Ohhh hello people, I totally suck to the max. After thursday night, everything came crushing down on me like nobody's people. Yeah since E doesn't care anymore, I don't think anyone else should. I had the worst day of my life today. I missed him like mad but I cannot text/call him. I'm just trying to make him happy but why the fuck am I feeling so freakking painful? He came for training and suddenly I became invisible. I didn't know I was such an eyesore, he ran away when he saw me walking towards him. Thanks E that seriously helped alot.
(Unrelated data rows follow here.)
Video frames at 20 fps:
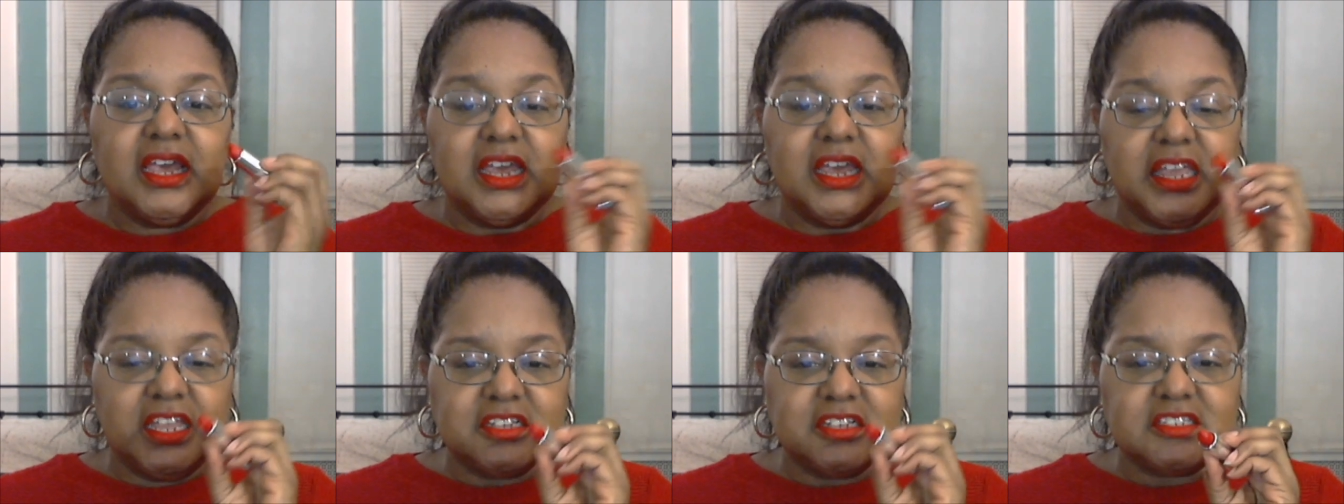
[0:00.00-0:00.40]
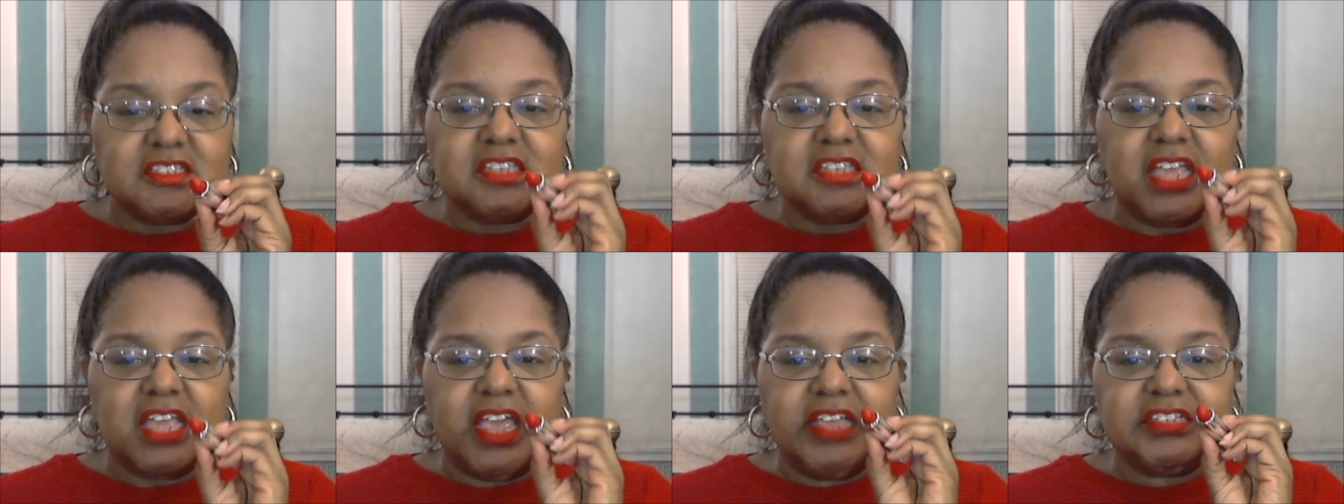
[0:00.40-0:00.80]

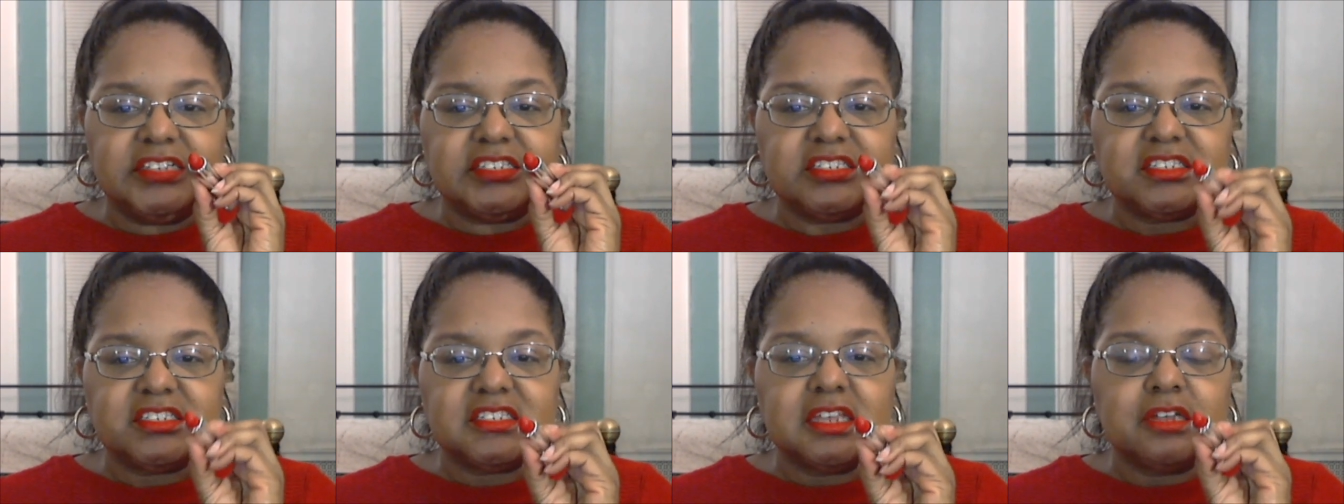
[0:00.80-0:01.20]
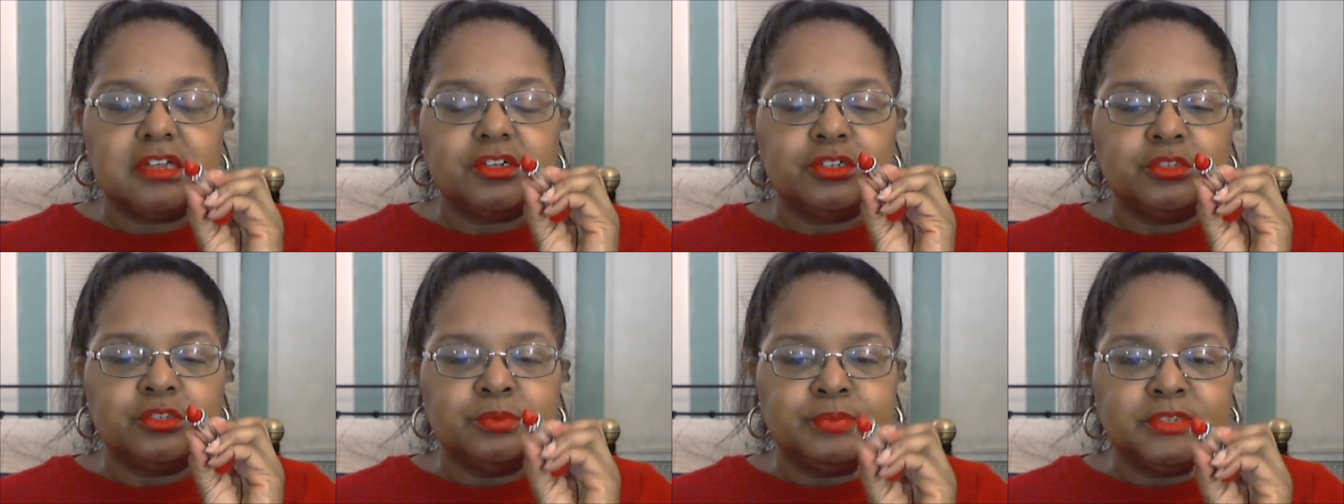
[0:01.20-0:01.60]
It's a
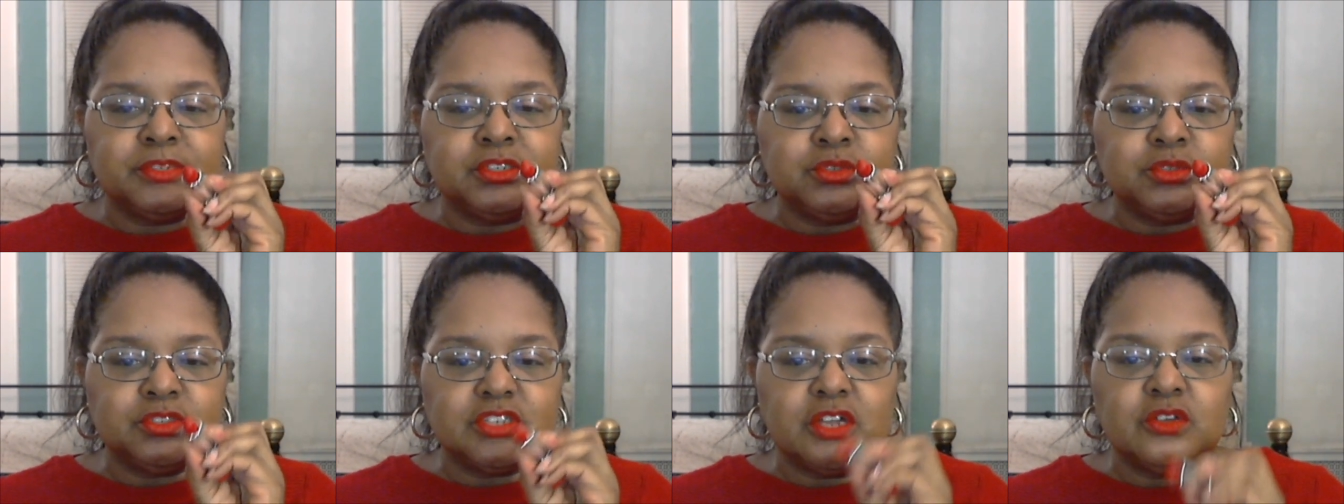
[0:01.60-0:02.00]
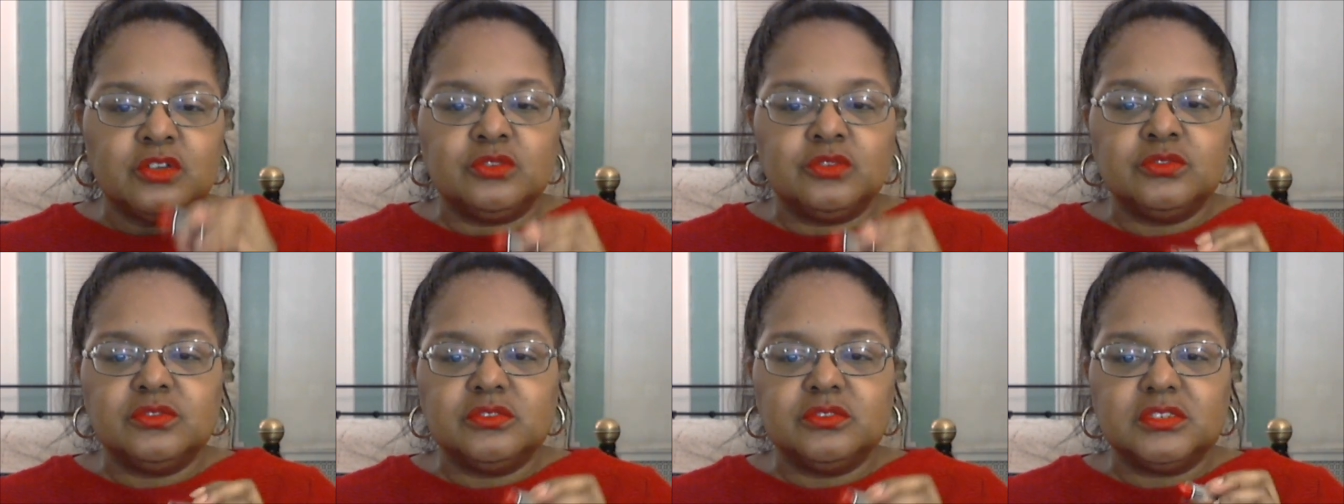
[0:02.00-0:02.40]
subtle blue
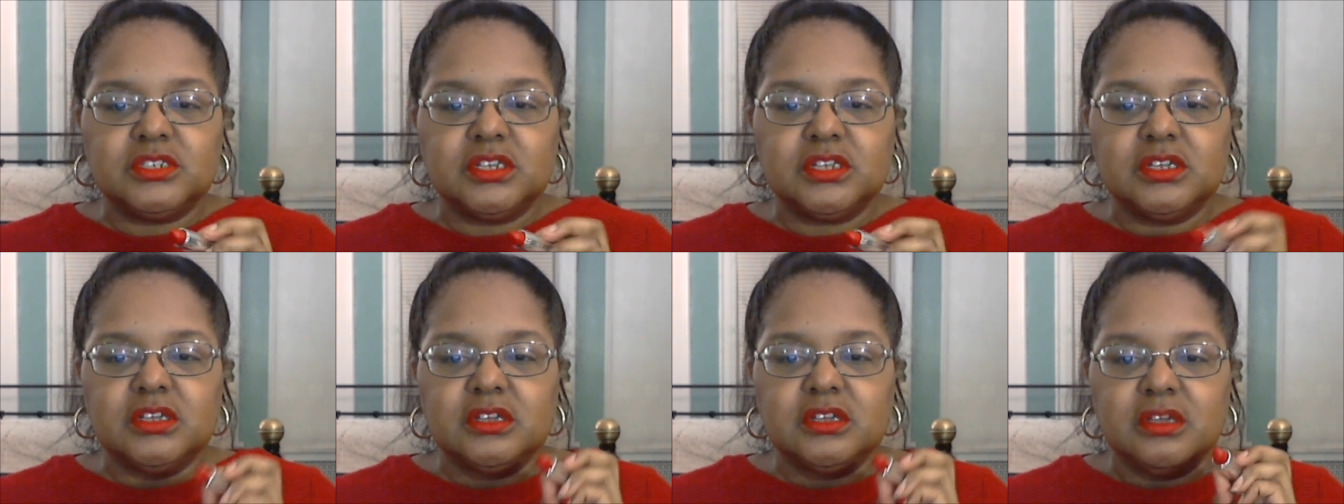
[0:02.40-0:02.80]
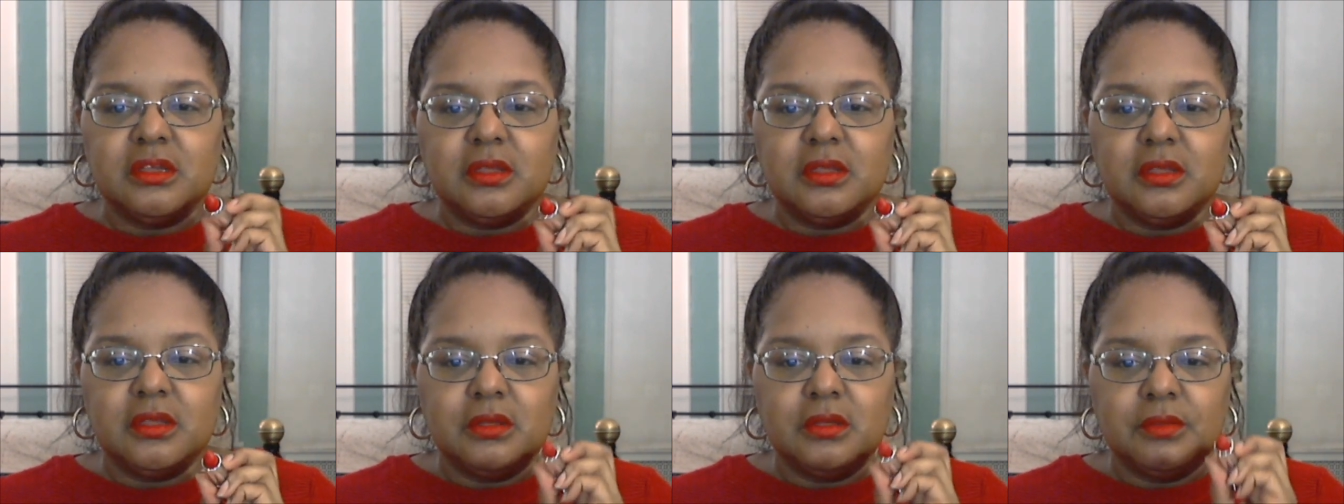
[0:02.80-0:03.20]
toned,
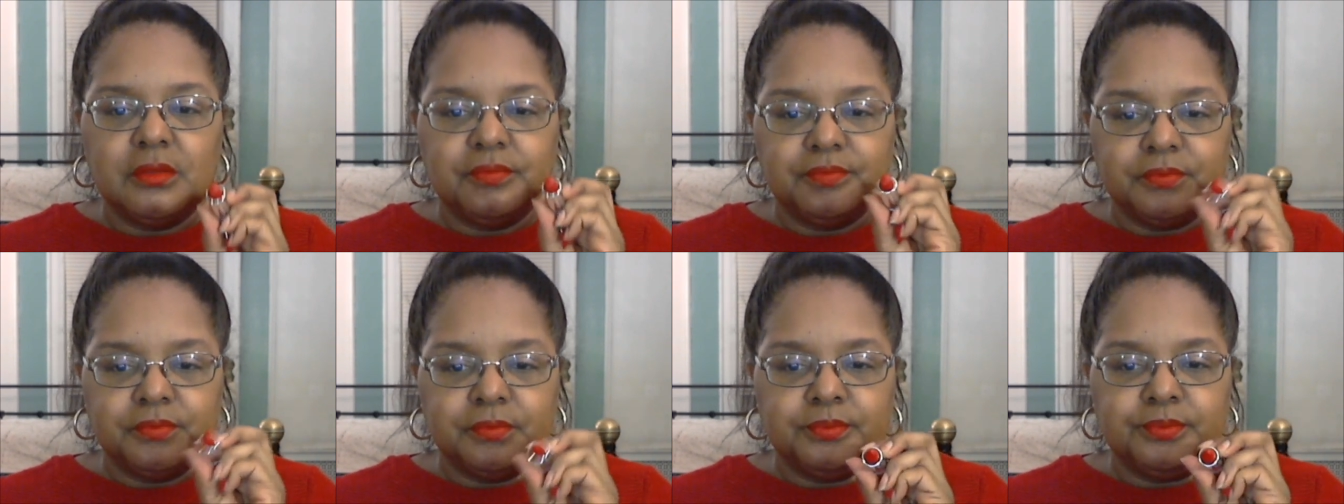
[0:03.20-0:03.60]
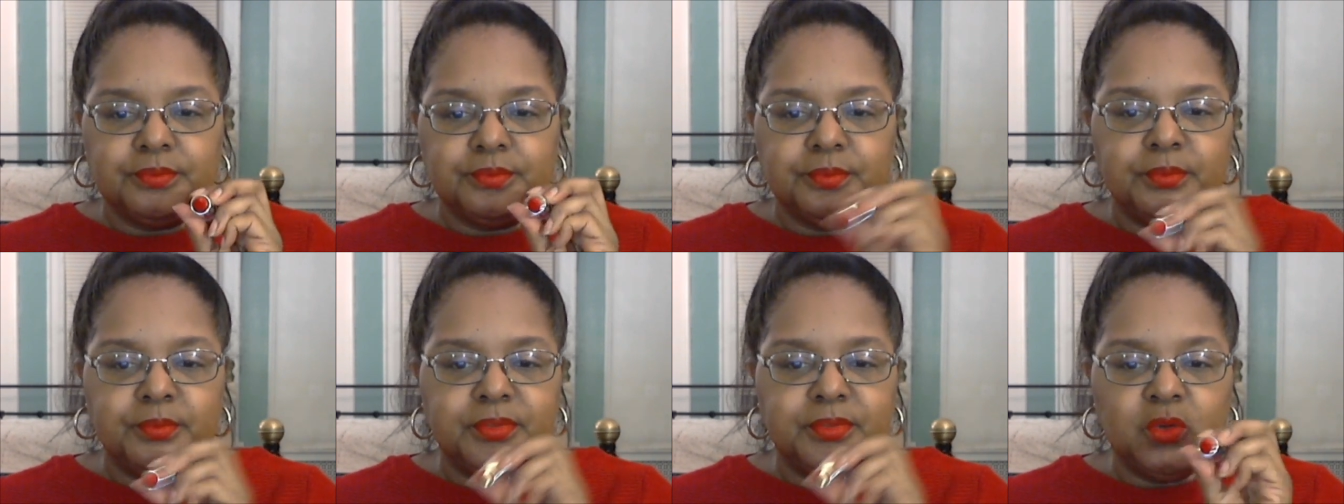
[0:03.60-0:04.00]

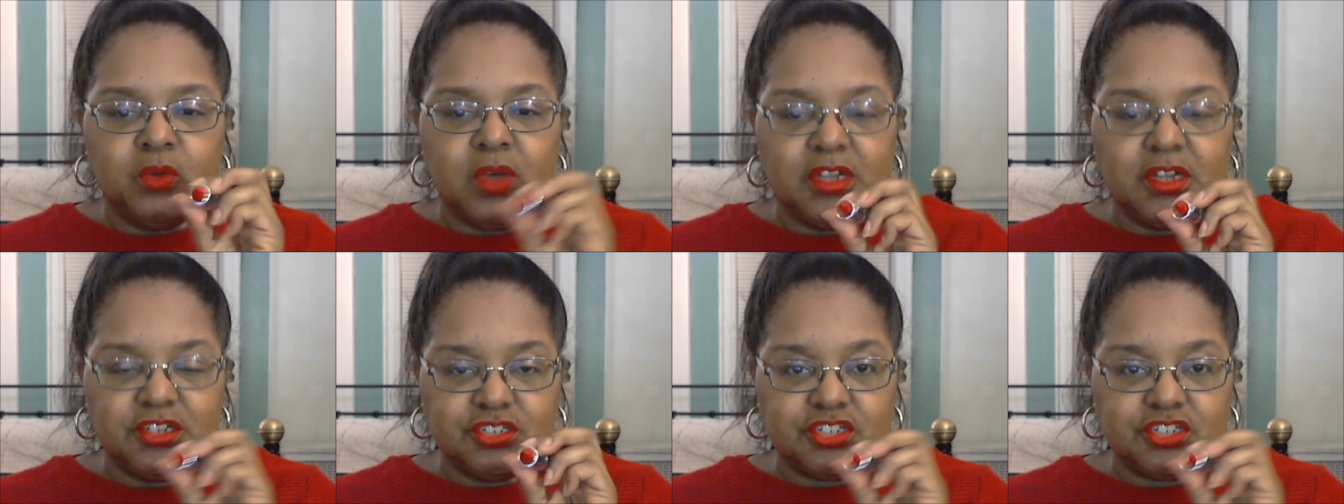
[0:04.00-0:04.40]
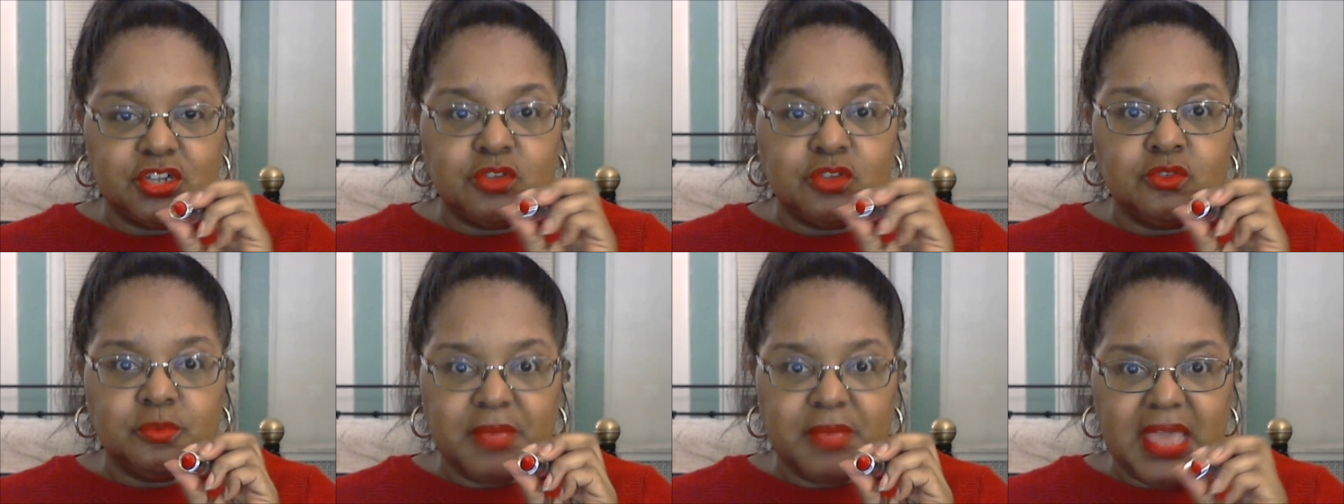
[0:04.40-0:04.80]
blue
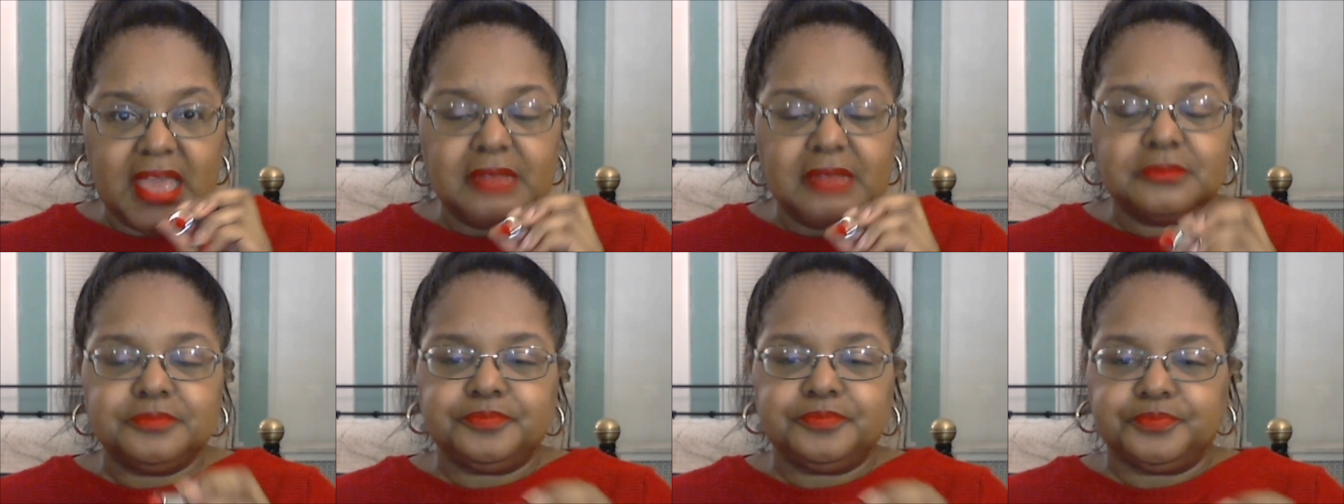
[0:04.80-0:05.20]
undertone matte.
History is going to repeat itself, this fucking event is going to haunt me forever. Whatever happened 2 years back happened again. You weren't there when I needed you the most. I'm going to break into little pieces soon. Competition is like 3 days away and what am I going to do? Life sucks and I suck.
And now, Isolation starts
Starbucks :D Quite a day. Vivo with Jiamin. Lunched at LJS. Window-shopped awhile. Checked out guys at NUM. Spend cash at Minitoons on Gummies. Chilled at Starbucks. Cam-whored a little. Went to Keppel Club to surprise Baby. Walked back to Vivo. Walked, Chilled, late dinner at hawker. Bused home, Baby slept. :D Lesson starts at 8am tomorrow. I doubt I can wake up. I know myself duh. Dress tomorrow with flipflops. Hope to wake up in time to do my hair. Long day tomorrow, long day. & yes, Sorry people. Made up my mind already. I officially stopped. Did I mention, Baby carried me on the way back home from train station. I swear I screamed all the way. If you feel disgusted, this site is definitely not your pick.